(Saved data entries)
=======

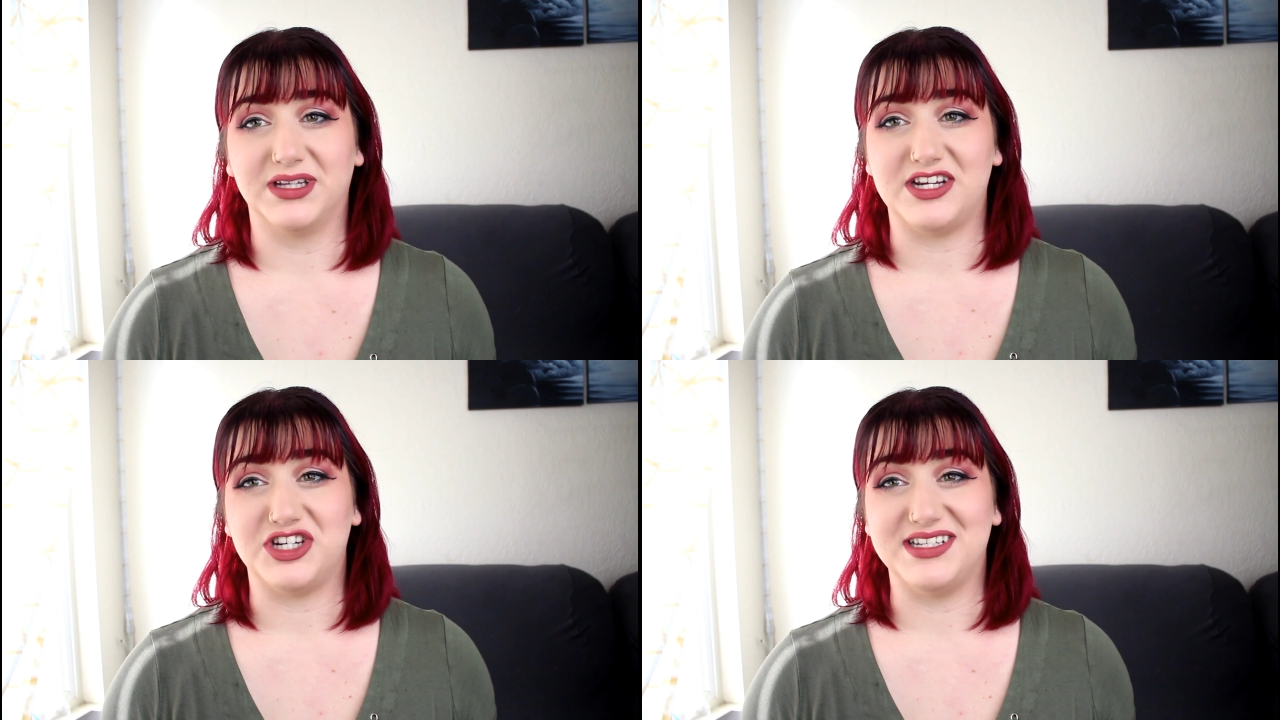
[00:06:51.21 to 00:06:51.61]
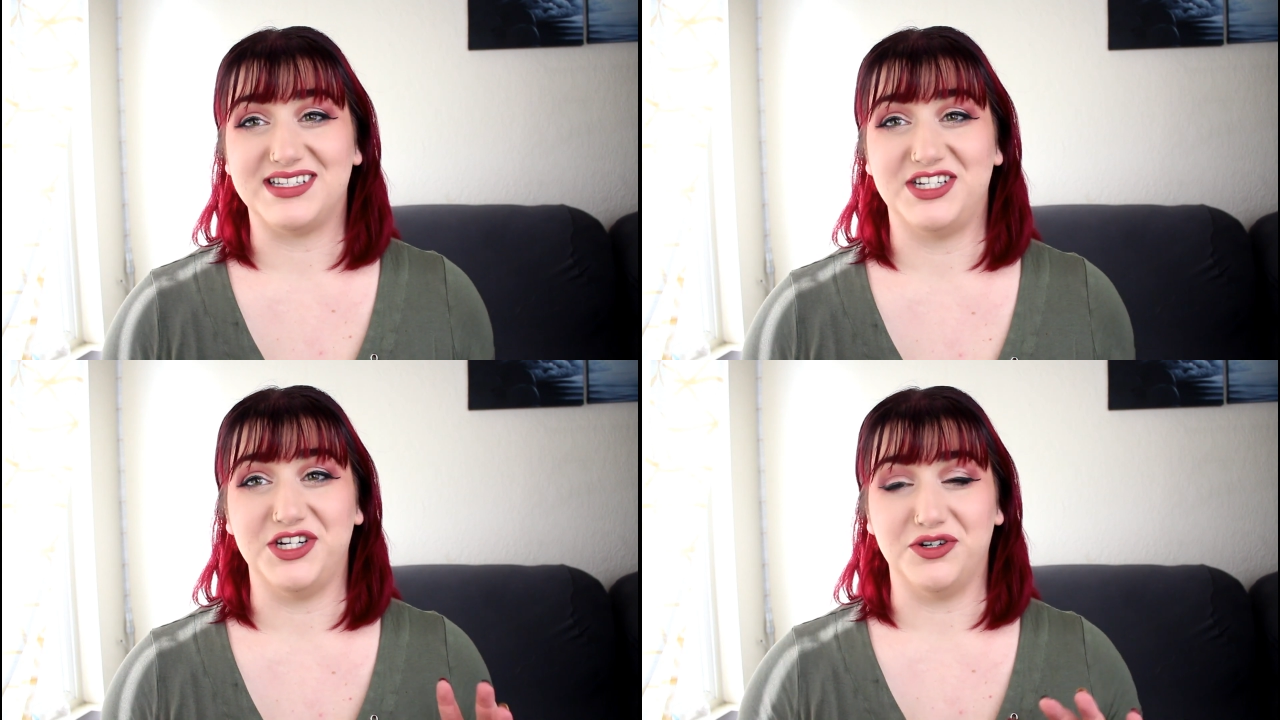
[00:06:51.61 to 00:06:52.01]
leashes
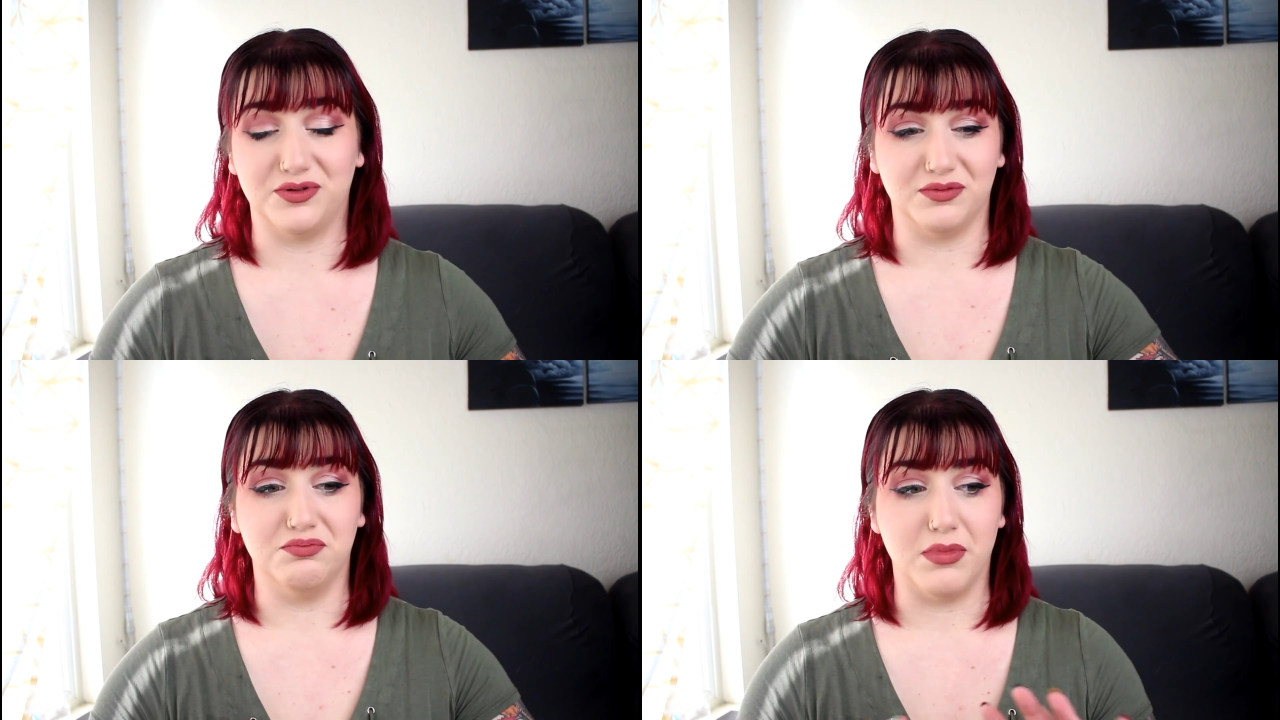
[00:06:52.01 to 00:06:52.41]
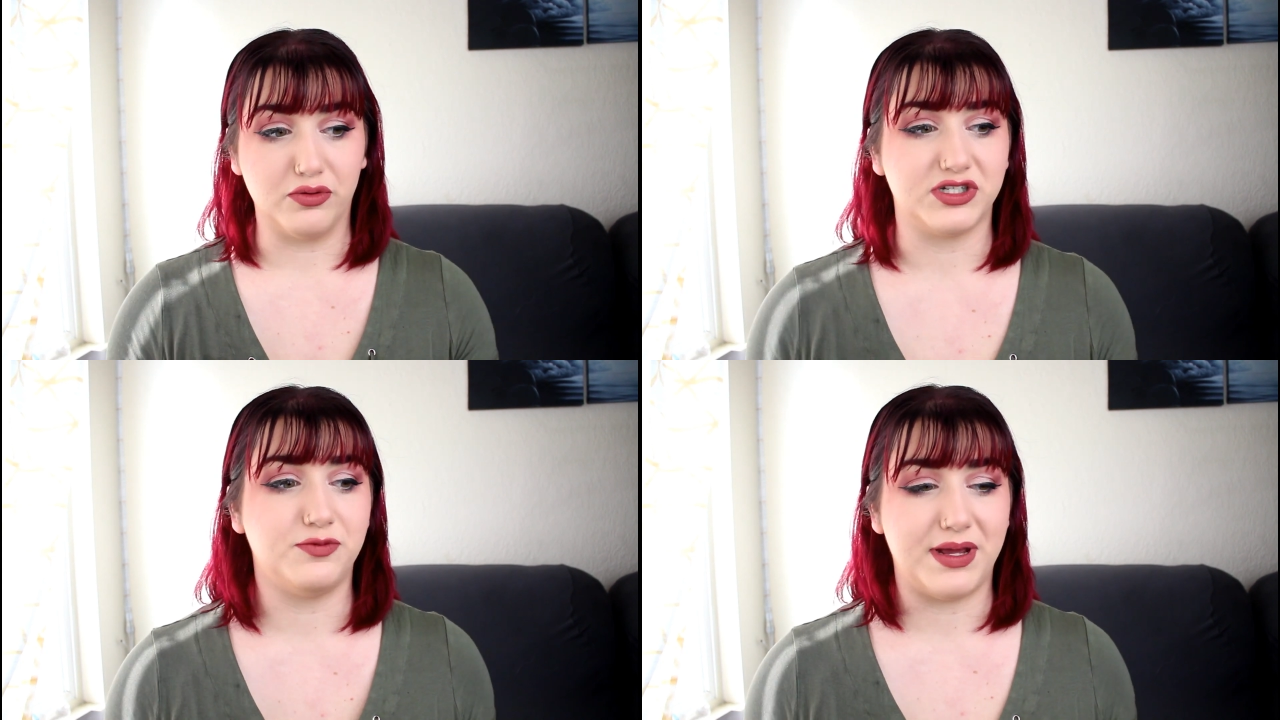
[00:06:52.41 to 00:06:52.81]
to
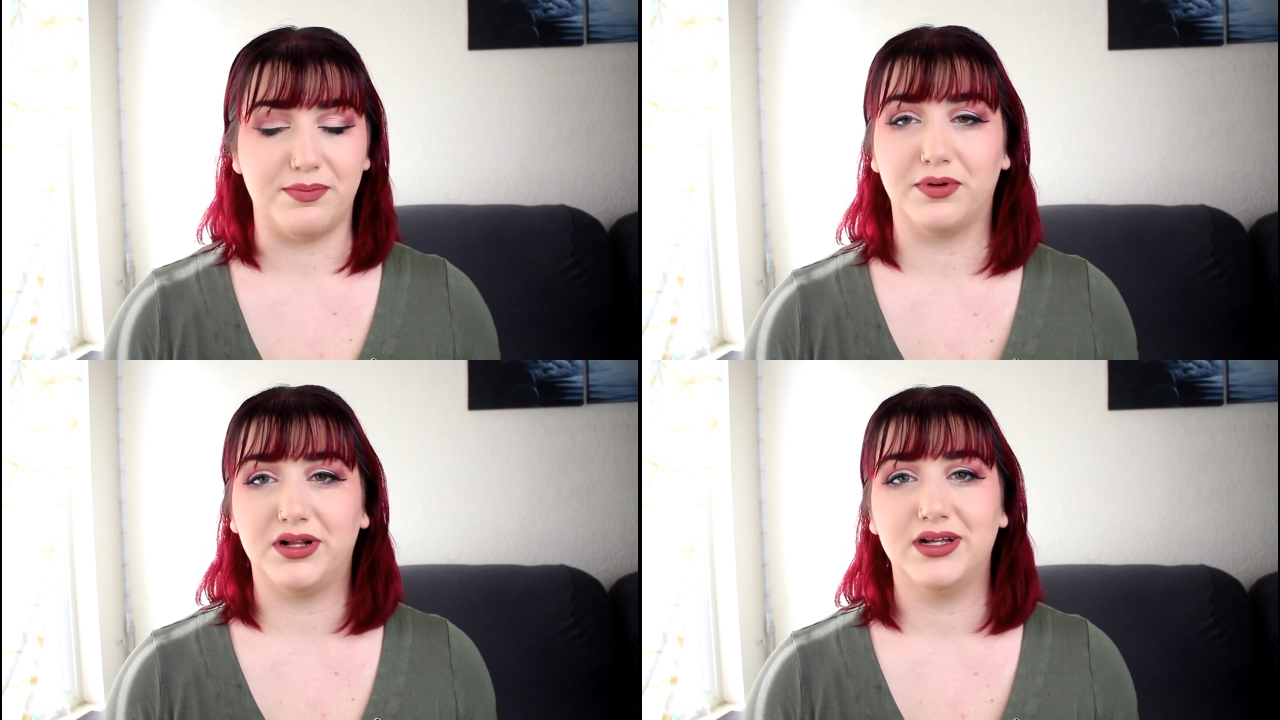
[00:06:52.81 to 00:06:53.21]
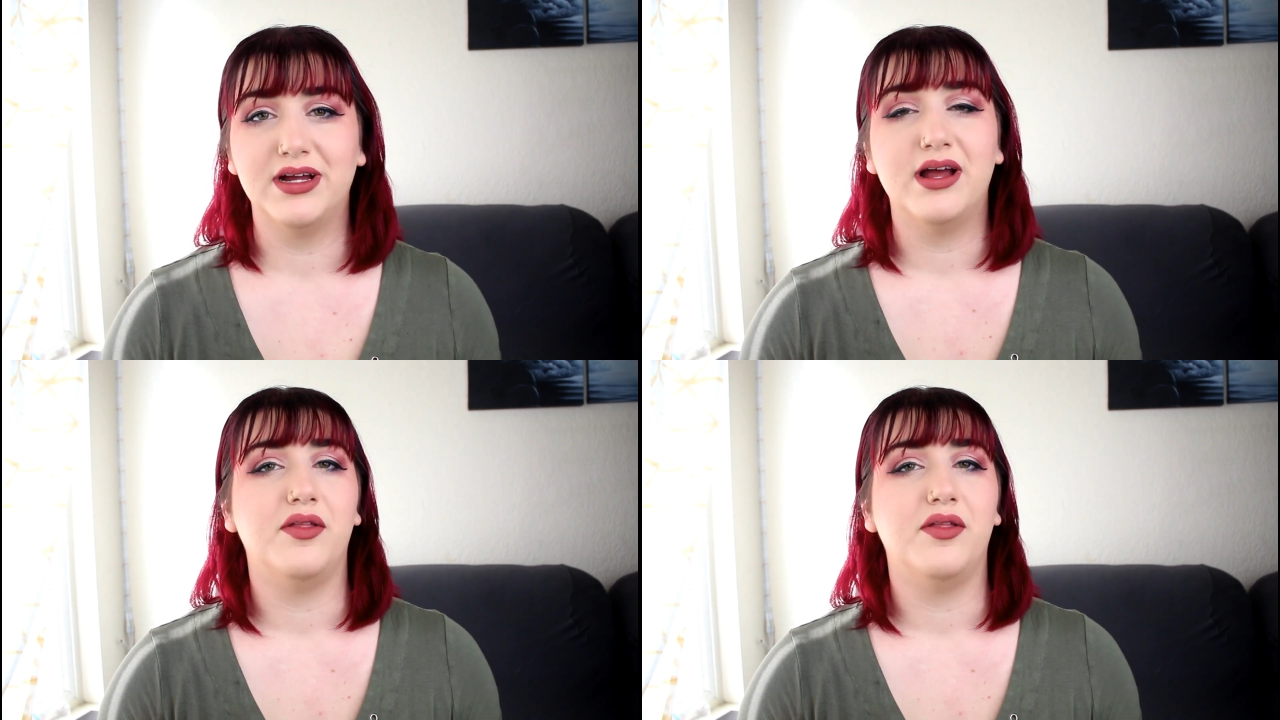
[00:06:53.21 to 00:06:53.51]
most people.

=======

Whatever pictures the entries contain, omit them, and write the rest out exactly.

* **Exercise result**:
[00:06:51.21 to 00:06:51.61]
[00:06:51.61 to 00:06:52.01]
leashes
[00:06:52.01 to 00:06:52.41]
[00:06:52.41 to 00:06:52.81]
to
[00:06:52.81 to 00:06:53.21]
[00:06:53.21 to 00:06:53.51]
most people.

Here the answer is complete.